This reply only confirmed Don Quixote’s worst suspicions.

‘Stop, or you are a dead man,’ cried he in tones of thunder. ‘Tell me who you are and whither you are going, or else I will fight you all’; and with that he seized the mule by the bridle. The mule, not being used to such rough treatment, reared herself up on her hind legs, so that her rider slipped off her back. At this sight one of the other men ran to his aid, calling the knight all the ill names he could think of, which so inflamed the anger of Don Quixote that he laid about him with his spear on every side. Even Rozinante seemed to have gotten a new spirit as well as a new body, for he turned him about so nimbly that soon the plain was covered with flying white men, still holding the bobbing torches. The mourners who rode behind did not escape so easily, for their long skirts and cloaks hindered them from moving, and Don Quixote struck and beat them just as he would, till they took him to be a giant or enchanter rather than a man.

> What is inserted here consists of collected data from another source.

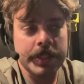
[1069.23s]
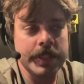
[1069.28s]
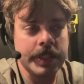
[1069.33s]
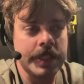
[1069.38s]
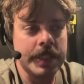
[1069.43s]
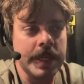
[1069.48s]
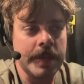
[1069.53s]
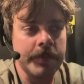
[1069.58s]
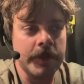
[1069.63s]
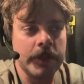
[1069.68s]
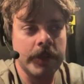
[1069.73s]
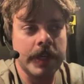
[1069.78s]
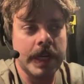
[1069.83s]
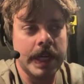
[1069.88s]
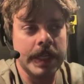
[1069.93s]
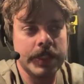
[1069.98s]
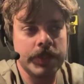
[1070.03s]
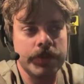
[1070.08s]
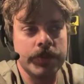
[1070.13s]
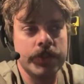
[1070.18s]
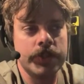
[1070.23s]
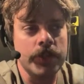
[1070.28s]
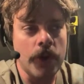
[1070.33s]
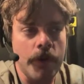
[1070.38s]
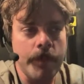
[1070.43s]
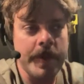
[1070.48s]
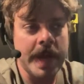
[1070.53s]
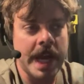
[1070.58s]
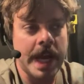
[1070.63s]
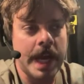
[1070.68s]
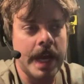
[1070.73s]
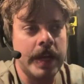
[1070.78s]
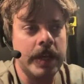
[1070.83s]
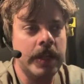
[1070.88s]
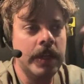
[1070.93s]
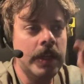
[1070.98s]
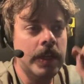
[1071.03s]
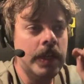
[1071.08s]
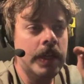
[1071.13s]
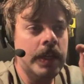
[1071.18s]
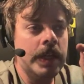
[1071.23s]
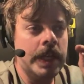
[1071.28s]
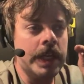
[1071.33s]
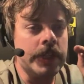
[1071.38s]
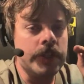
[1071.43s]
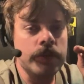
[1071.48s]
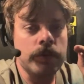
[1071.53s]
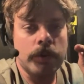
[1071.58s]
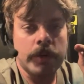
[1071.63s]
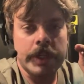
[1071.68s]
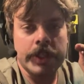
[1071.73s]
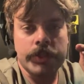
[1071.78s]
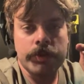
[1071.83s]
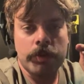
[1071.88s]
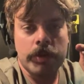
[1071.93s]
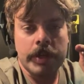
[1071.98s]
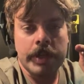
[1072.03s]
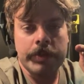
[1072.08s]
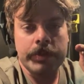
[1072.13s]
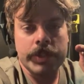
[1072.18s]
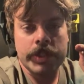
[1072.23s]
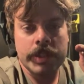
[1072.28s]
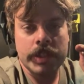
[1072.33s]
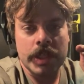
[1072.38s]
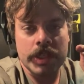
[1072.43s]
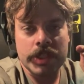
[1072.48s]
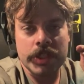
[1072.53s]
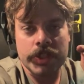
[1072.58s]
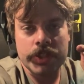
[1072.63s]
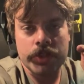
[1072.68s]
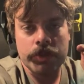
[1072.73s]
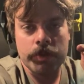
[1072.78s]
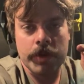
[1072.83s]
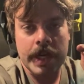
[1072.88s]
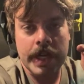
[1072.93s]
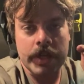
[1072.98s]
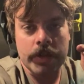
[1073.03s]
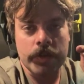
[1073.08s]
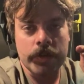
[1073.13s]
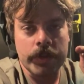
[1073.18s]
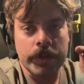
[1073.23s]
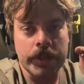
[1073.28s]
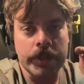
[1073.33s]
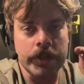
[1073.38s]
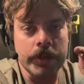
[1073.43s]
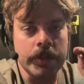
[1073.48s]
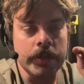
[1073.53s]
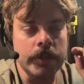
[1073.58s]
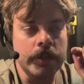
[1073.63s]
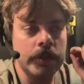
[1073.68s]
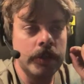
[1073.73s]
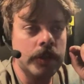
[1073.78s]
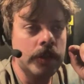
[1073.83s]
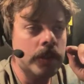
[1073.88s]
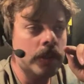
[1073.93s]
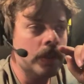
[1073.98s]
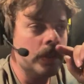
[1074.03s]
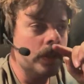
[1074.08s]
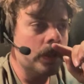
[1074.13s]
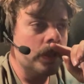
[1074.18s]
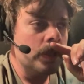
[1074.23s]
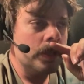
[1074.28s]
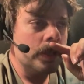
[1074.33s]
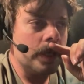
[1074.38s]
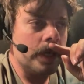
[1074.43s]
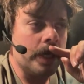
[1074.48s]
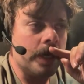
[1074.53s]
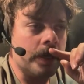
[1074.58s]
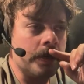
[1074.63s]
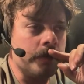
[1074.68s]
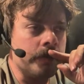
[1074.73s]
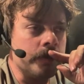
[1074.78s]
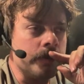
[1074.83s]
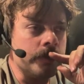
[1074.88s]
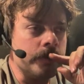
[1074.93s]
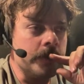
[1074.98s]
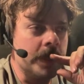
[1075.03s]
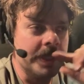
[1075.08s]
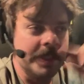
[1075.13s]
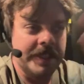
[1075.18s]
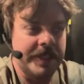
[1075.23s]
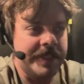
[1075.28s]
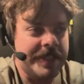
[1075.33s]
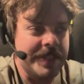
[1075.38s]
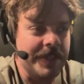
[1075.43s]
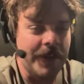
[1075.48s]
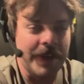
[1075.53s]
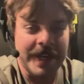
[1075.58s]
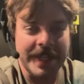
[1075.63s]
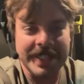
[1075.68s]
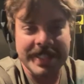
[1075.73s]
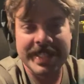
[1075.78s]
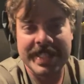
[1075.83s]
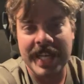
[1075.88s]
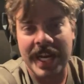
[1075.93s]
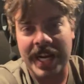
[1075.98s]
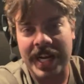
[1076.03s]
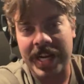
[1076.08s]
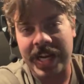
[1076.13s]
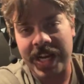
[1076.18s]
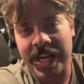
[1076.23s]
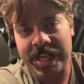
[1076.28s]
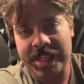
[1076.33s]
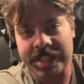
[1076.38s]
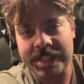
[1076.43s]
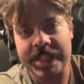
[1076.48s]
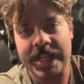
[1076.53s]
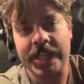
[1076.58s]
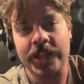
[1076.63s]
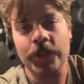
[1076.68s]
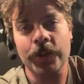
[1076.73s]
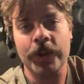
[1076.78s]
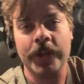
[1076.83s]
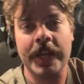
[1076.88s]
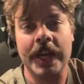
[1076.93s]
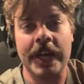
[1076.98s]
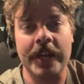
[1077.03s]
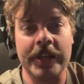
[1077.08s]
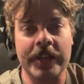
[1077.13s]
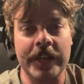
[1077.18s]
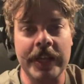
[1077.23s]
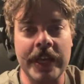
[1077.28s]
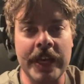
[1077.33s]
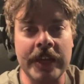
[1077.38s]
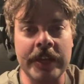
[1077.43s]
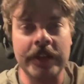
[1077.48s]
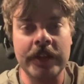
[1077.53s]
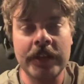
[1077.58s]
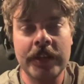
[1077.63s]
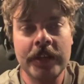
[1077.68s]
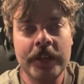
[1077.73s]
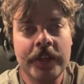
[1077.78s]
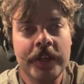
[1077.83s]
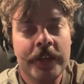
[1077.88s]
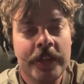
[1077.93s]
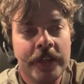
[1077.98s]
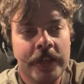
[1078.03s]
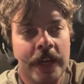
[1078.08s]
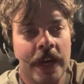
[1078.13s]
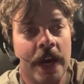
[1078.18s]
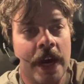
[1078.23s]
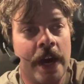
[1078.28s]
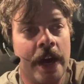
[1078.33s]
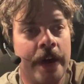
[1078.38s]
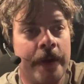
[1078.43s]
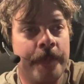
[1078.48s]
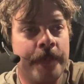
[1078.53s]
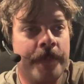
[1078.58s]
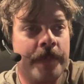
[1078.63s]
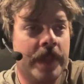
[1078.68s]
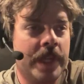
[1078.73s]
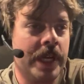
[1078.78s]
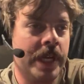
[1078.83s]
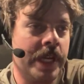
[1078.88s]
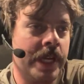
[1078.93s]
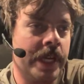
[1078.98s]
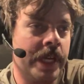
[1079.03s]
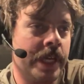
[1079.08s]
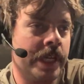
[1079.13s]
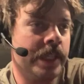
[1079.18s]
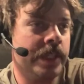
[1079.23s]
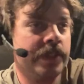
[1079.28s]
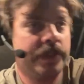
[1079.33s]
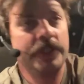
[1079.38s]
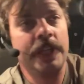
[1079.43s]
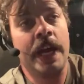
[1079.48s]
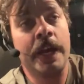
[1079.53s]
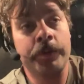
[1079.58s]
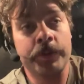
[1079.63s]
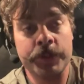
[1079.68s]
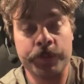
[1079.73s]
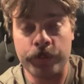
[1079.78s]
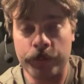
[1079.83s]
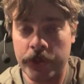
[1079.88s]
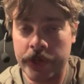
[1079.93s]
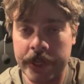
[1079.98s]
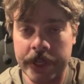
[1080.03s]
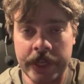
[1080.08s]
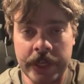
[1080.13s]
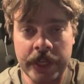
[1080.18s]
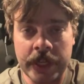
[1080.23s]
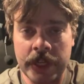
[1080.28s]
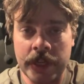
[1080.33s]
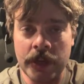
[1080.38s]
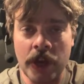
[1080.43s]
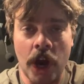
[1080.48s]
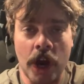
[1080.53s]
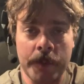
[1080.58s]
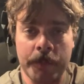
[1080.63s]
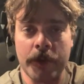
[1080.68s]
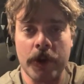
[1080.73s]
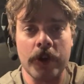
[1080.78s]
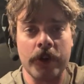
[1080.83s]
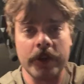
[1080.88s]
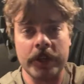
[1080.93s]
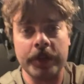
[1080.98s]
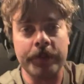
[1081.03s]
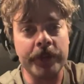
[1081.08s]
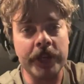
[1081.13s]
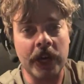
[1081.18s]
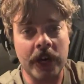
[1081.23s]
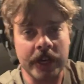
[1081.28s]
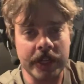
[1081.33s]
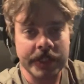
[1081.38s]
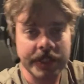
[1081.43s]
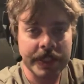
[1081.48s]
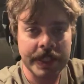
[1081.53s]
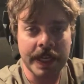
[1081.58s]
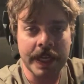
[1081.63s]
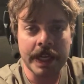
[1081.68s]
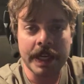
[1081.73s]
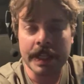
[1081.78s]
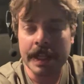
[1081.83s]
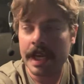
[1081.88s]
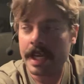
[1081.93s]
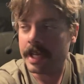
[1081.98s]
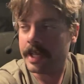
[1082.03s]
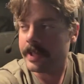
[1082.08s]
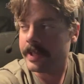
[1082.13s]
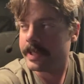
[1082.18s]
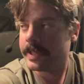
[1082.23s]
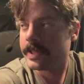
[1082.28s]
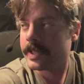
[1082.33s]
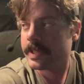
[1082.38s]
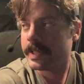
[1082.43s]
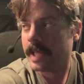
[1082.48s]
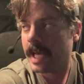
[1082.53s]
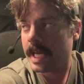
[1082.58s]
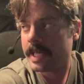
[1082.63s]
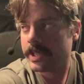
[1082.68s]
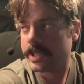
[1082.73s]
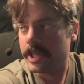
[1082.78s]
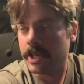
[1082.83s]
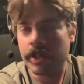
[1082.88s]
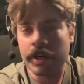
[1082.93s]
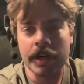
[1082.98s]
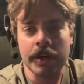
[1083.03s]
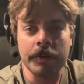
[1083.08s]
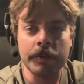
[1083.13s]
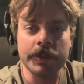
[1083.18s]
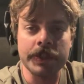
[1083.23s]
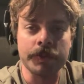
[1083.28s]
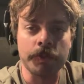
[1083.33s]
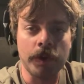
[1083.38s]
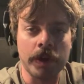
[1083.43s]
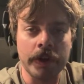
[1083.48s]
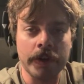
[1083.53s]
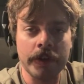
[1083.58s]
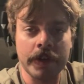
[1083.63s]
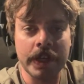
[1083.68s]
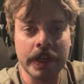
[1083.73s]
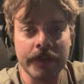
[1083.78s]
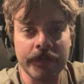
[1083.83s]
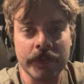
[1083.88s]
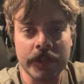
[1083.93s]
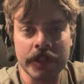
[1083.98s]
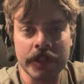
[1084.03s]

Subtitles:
and Democrats are so bad, and 2020 was such a tyrannical year. So I decided I had to take a look at it again. And I was pretty heartbroken, to be honest. The end of this last year, I was wondering if the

Sancho, as was his custom, bore no part in the fray, but stood by and said to himself: ‘Had ever any man such a master!’

When Don Quixote’s rage was somewhat abated, he paused and gazed about him. Then, seeing a burning torch lying on the ground, and a figure near it, he went up, and perceived by the light that it was the man whom he had first attacked.

‘Yield, or I will slay you!’ he shouted, and the man answered grimly:

‘I seem to have “yielded” as much as can be required of me, as my leg is broken. If you are indeed a Christian knight, I pray you of your nobility to spare my life, as I am a member of the Holy Church.’

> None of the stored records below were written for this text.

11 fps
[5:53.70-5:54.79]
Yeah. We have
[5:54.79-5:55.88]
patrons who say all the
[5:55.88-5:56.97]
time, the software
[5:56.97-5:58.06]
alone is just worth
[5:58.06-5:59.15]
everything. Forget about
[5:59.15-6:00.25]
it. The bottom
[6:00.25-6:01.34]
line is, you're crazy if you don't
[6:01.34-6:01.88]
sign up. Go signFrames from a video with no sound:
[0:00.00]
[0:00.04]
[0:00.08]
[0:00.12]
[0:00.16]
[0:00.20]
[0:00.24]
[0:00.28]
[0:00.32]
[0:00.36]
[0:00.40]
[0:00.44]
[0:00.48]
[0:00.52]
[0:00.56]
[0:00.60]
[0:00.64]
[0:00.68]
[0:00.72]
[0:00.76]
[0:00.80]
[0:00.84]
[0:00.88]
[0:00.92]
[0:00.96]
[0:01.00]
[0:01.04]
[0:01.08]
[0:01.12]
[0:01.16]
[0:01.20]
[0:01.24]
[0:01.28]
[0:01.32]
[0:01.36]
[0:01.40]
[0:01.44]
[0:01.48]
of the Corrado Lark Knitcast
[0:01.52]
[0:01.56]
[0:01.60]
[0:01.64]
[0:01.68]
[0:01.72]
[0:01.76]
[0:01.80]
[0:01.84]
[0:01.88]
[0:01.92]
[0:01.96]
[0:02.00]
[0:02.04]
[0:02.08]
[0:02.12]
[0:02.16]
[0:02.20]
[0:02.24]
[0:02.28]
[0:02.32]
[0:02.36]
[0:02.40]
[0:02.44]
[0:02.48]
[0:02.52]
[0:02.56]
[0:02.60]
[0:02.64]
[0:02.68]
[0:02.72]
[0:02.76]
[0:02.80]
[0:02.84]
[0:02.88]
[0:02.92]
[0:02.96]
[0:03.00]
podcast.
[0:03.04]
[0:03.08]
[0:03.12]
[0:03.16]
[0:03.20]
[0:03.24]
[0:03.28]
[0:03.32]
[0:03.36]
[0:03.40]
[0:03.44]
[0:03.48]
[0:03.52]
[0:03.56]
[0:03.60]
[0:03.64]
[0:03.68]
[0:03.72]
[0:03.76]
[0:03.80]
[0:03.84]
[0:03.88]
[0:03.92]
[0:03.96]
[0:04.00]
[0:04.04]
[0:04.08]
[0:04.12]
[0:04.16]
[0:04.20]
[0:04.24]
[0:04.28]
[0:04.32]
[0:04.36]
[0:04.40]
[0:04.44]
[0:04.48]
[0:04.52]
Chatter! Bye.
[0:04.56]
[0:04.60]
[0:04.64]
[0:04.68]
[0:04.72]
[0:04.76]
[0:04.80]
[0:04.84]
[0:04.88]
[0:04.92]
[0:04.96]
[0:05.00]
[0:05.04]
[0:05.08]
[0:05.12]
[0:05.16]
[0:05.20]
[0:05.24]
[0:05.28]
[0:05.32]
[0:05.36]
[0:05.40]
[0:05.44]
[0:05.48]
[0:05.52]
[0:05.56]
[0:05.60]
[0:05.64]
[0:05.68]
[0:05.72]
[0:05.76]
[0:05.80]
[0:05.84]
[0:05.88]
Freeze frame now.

‘Who brought you here, then?’ asked Don Quixote.

‘Who? My ill fortune,’ replied he. ‘I and the eleven priests who have fled with the torches set forth as escort to the body of the gentleman that lies in the litter, bearing it to its tomb in the city of Segovia, where he was born.’

‘And who killed him?’ said Don Quixote, who never imagined that any man could die naturally.

‘He died by reason of a most pestilent fever,’ answered the wounded man.

‘Then,’ replied Don Quixote, ‘I am delivered from the duty of avenging his death, which would otherwise have fallen to me. For in case you are ignorant, I would have you know that I am the knight Don Quixote de la Mancha, and it is my place to wander through the world, helping those that suffer wrongs and punishing those who inflict them.’

‘As to helping those who suffer wrongs,’ replied the churchman, ‘for my part I can see nothing but that it is you and no other who have inflicted the wrong upon me. For whereas I was whole before, you have given me a thrust which has broken my leg, and I shall remain injured for ever.’

‘You and your friends the priests,’ answered Don Quixote, in no wise abashed by this remark, ‘have wrought the evil yourselves by coming in such wise, and by night, that no man could think but that you were ill creatures from another world.’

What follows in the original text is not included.